## Stored data entries
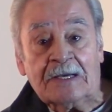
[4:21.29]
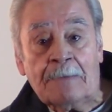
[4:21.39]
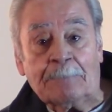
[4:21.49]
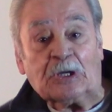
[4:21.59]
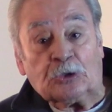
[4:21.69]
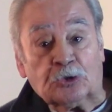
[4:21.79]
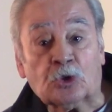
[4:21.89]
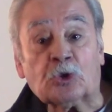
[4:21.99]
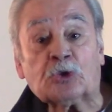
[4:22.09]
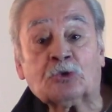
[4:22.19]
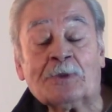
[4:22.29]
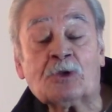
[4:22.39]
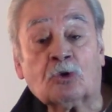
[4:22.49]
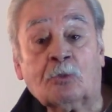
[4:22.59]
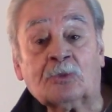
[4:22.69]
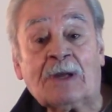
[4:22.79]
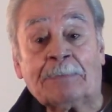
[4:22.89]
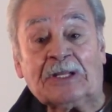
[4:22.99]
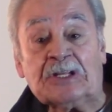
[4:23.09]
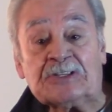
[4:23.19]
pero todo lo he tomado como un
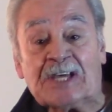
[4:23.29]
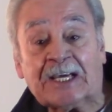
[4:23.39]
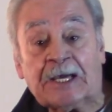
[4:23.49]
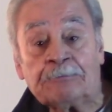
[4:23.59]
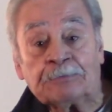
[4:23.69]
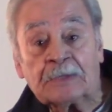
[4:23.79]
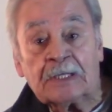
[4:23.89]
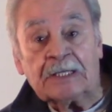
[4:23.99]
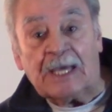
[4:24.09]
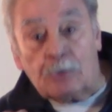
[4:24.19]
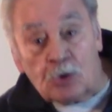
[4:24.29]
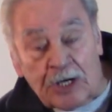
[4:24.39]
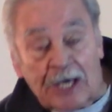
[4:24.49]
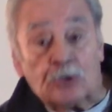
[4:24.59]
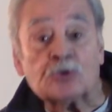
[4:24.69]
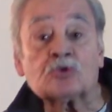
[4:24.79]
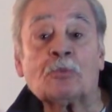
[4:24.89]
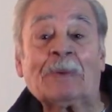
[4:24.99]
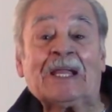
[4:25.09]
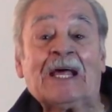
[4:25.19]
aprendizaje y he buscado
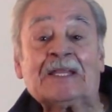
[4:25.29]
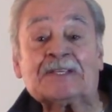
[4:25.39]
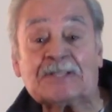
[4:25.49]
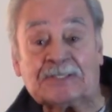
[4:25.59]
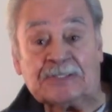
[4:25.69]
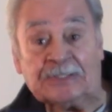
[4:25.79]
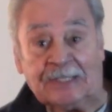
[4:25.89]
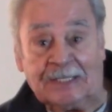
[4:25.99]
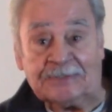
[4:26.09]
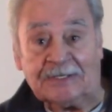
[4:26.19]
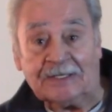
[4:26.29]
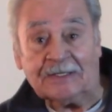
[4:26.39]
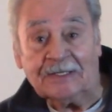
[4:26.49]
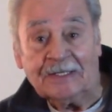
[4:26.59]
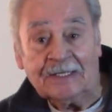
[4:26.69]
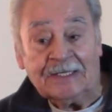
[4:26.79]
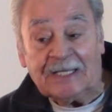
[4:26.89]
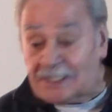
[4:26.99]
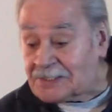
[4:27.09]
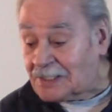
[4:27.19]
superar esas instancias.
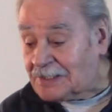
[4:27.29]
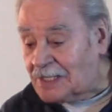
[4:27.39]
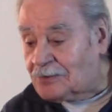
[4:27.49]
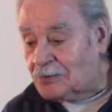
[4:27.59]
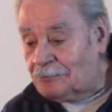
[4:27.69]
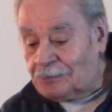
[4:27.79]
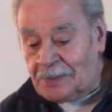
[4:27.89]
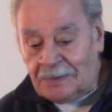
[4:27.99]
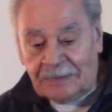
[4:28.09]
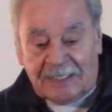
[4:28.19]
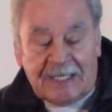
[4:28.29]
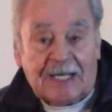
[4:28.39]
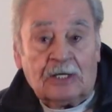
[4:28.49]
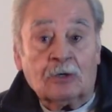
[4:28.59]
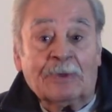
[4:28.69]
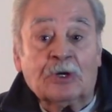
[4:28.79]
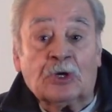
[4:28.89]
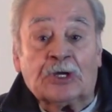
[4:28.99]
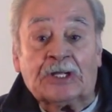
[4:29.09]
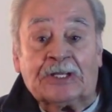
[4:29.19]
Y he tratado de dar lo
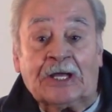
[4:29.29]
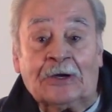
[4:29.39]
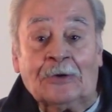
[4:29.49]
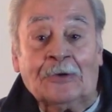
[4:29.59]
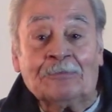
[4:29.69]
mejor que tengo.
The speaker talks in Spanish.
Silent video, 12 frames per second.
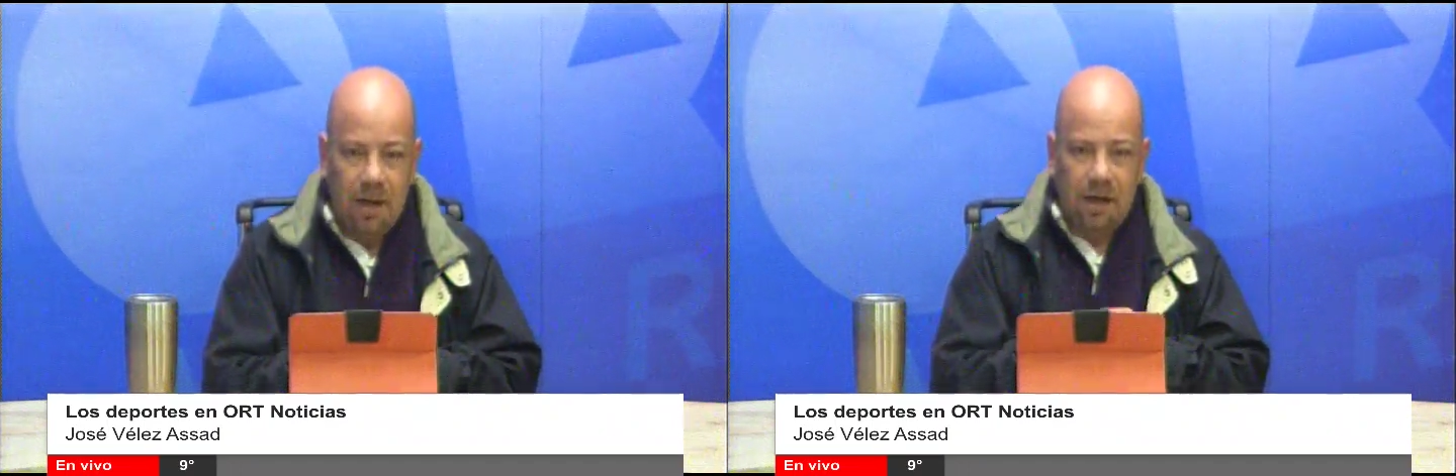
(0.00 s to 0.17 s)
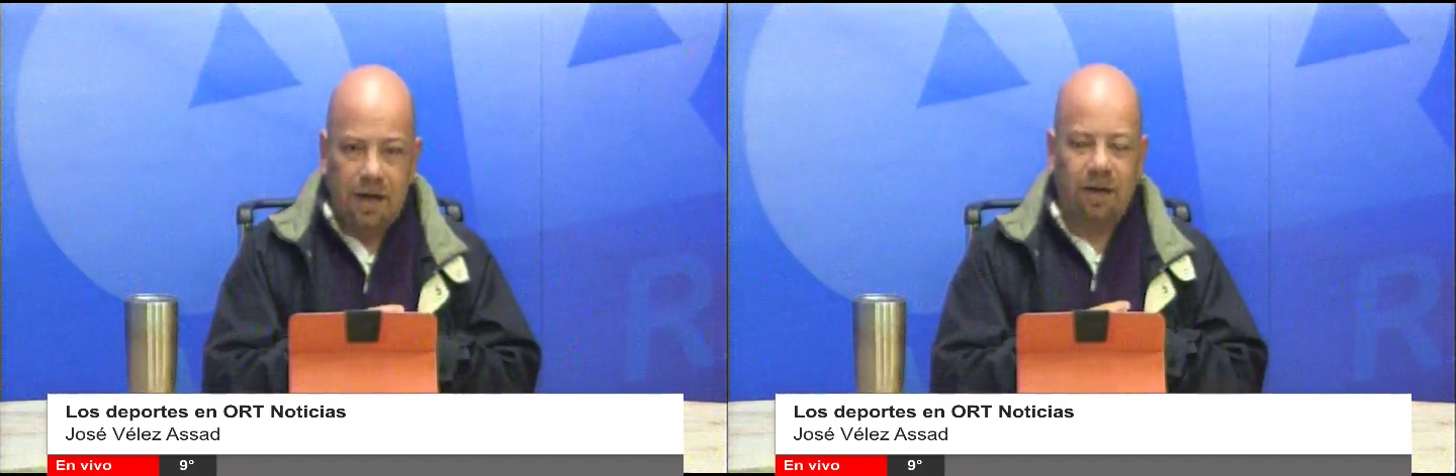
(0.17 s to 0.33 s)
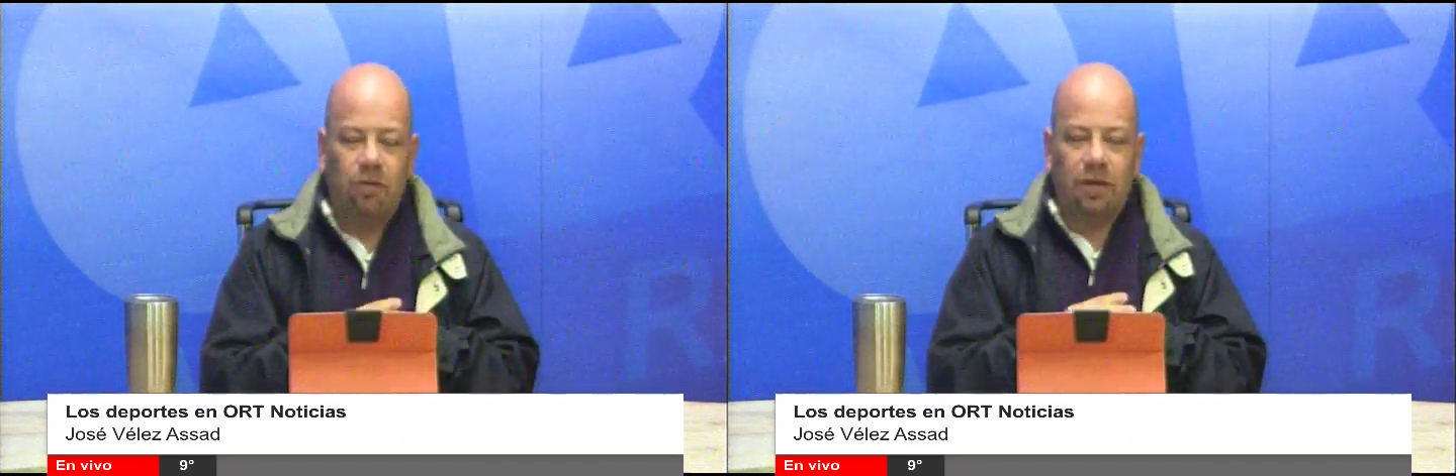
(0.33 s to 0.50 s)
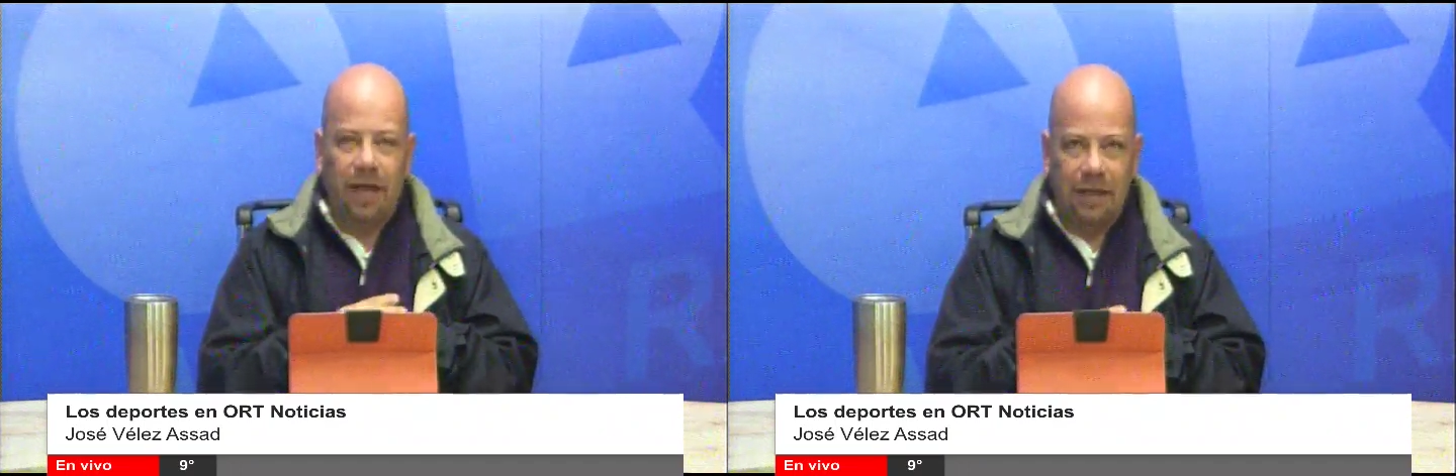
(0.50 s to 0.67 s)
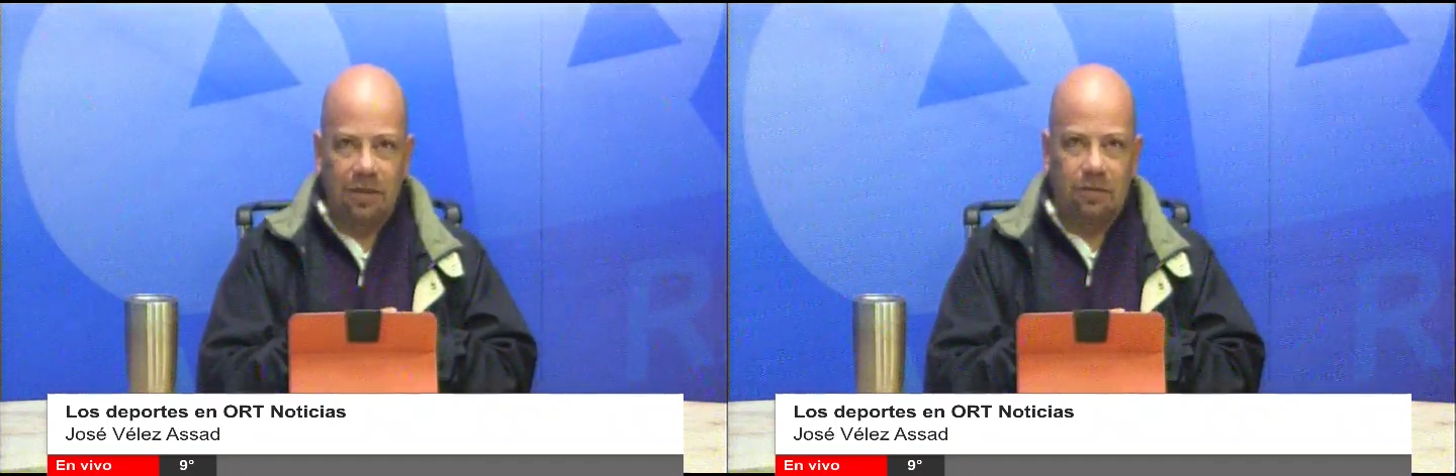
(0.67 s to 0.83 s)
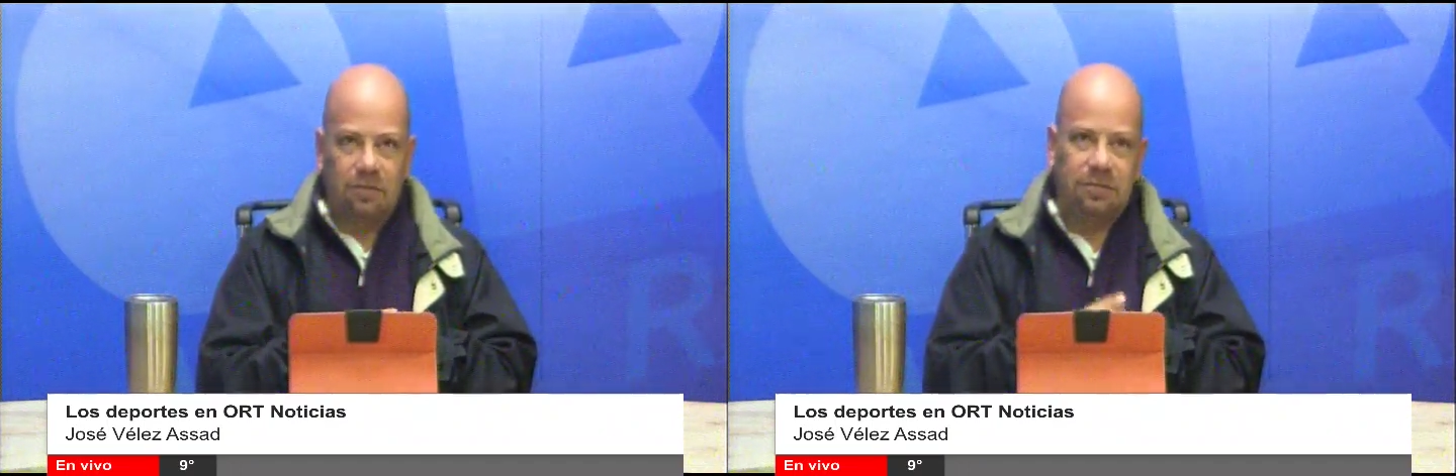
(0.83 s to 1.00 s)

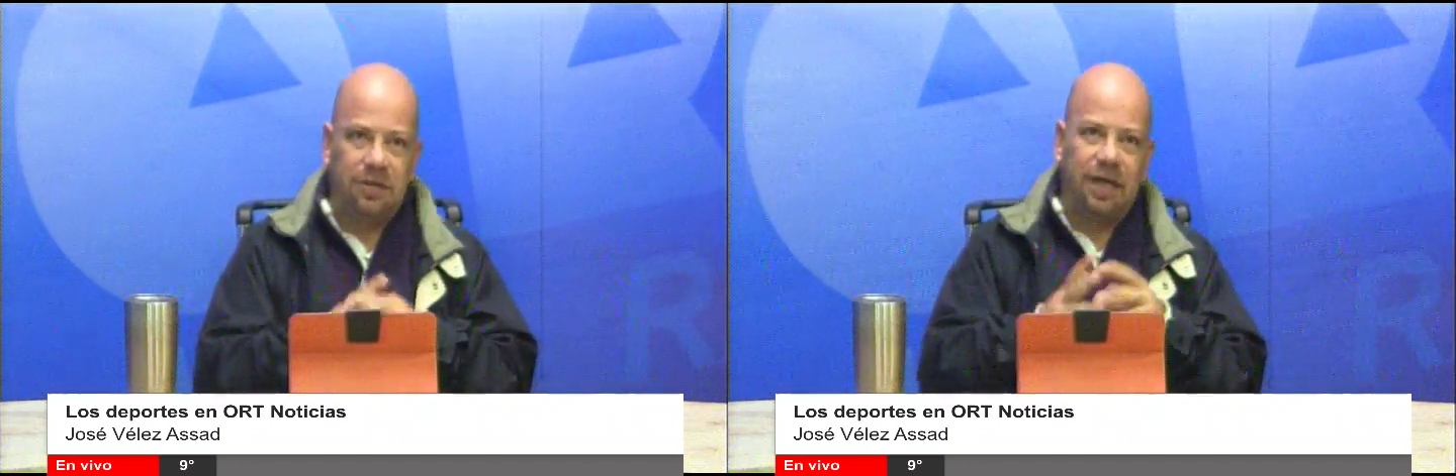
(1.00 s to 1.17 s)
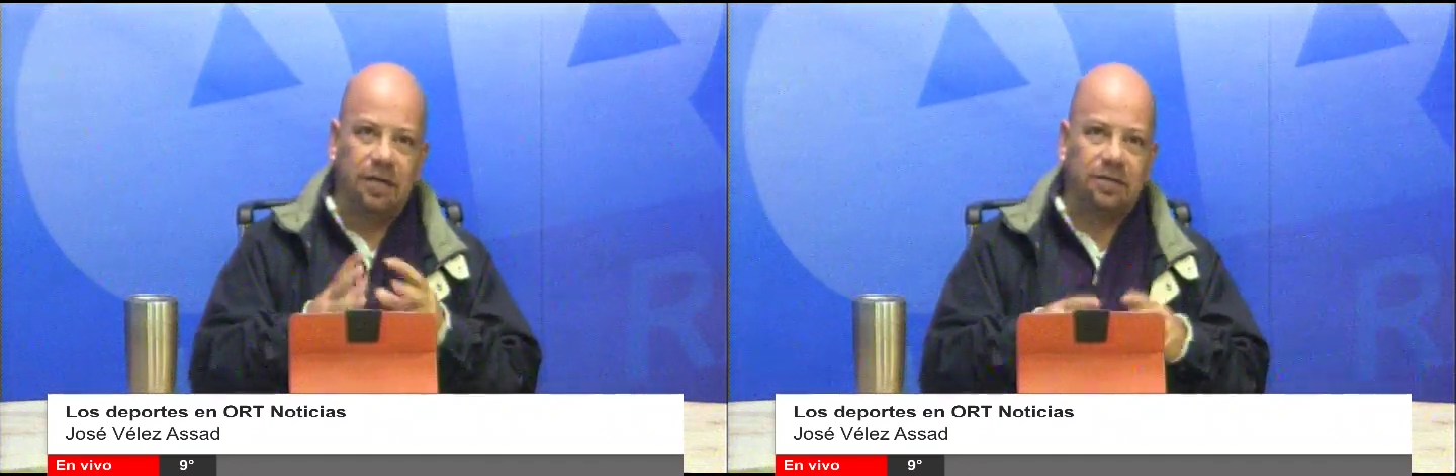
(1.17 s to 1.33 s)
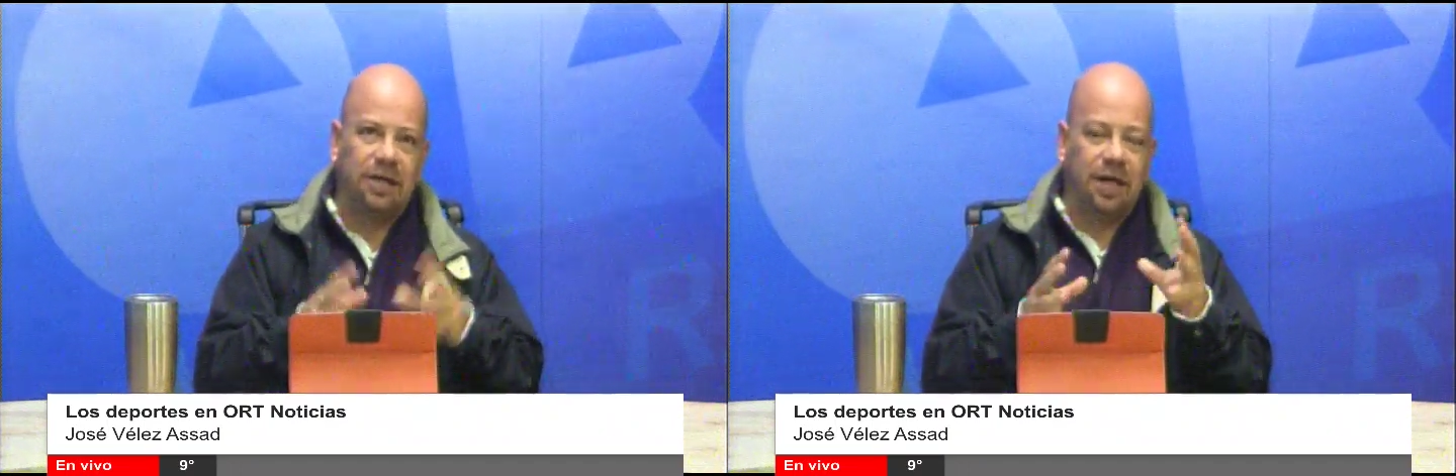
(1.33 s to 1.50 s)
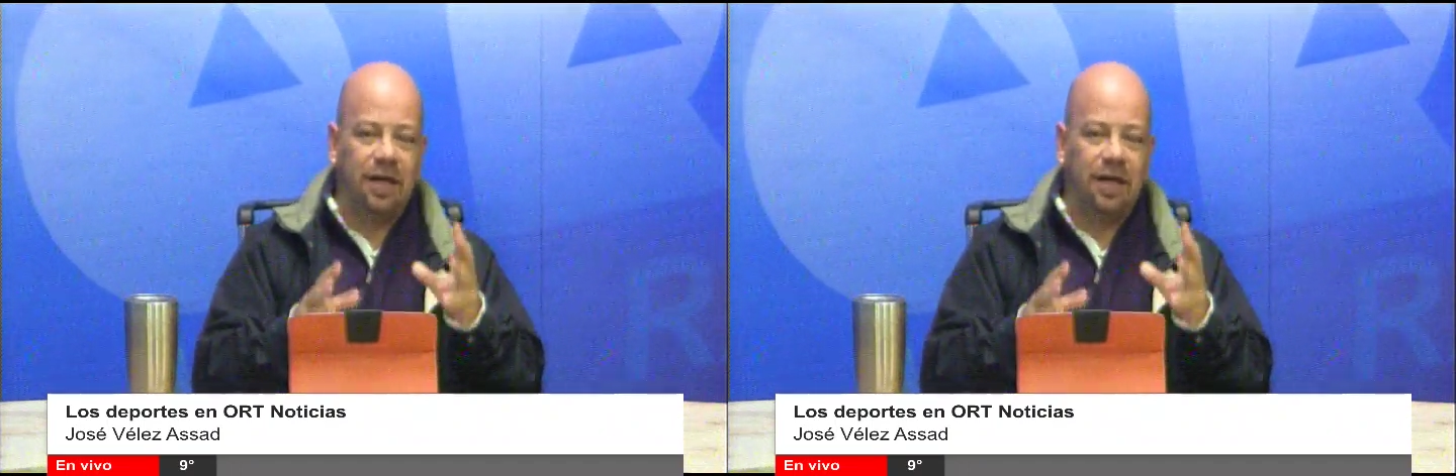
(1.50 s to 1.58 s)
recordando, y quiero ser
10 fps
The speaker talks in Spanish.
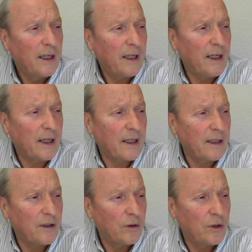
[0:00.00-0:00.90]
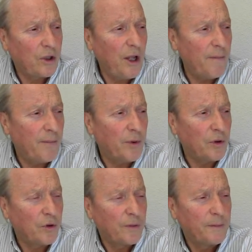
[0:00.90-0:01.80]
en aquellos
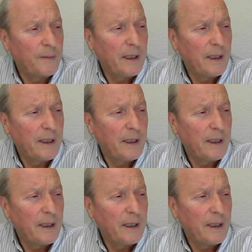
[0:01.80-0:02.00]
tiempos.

## WHAT IS BEING ASKED
Once the pictures are removed, write out all of the entries above exactly.

## THE ANSWER
[4:21.29]
[4:21.39]
[4:21.49]
[4:21.59]
[4:21.69]
[4:21.79]
[4:21.89]
[4:21.99]
[4:22.09]
[4:22.19]
[4:22.29]
[4:22.39]
[4:22.49]
[4:22.59]
[4:22.69]
[4:22.79]
[4:22.89]
[4:22.99]
[4:23.09]
[4:23.19]
pero todo lo he tomado como un
[4:23.29]
[4:23.39]
[4:23.49]
[4:23.59]
[4:23.69]
[4:23.79]
[4:23.89]
[4:23.99]
[4:24.09]
[4:24.19]
[4:24.29]
[4:24.39]
[4:24.49]
[4:24.59]
[4:24.69]
[4:24.79]
[4:24.89]
[4:24.99]
[4:25.09]
[4:25.19]
aprendizaje y he buscado
[4:25.29]
[4:25.39]
[4:25.49]
[4:25.59]
[4:25.69]
[4:25.79]
[4:25.89]
[4:25.99]
[4:26.09]
[4:26.19]
[4:26.29]
[4:26.39]
[4:26.49]
[4:26.59]
[4:26.69]
[4:26.79]
[4:26.89]
[4:26.99]
[4:27.09]
[4:27.19]
superar esas instancias.
[4:27.29]
[4:27.39]
[4:27.49]
[4:27.59]
[4:27.69]
[4:27.79]
[4:27.89]
[4:27.99]
[4:28.09]
[4:28.19]
[4:28.29]
[4:28.39]
[4:28.49]
[4:28.59]
[4:28.69]
[4:28.79]
[4:28.89]
[4:28.99]
[4:29.09]
[4:29.19]
Y he tratado de dar lo
[4:29.29]
[4:29.39]
[4:29.49]
[4:29.59]
[4:29.69]
mejor que tengo.
The speaker talks in Spanish.
Silent video, 12 frames per second.
(0.00 s to 0.17 s)
(0.17 s to 0.33 s)
(0.33 s to 0.50 s)
(0.50 s to 0.67 s)
(0.67 s to 0.83 s)
(0.83 s to 1.00 s)

(1.00 s to 1.17 s)
(1.17 s to 1.33 s)
(1.33 s to 1.50 s)
(1.50 s to 1.58 s)
recordando, y quiero ser
10 fps
The speaker talks in Spanish.
[0:00.00-0:00.90]
[0:00.90-0:01.80]
en aquellos
[0:01.80-0:02.00]
tiempos.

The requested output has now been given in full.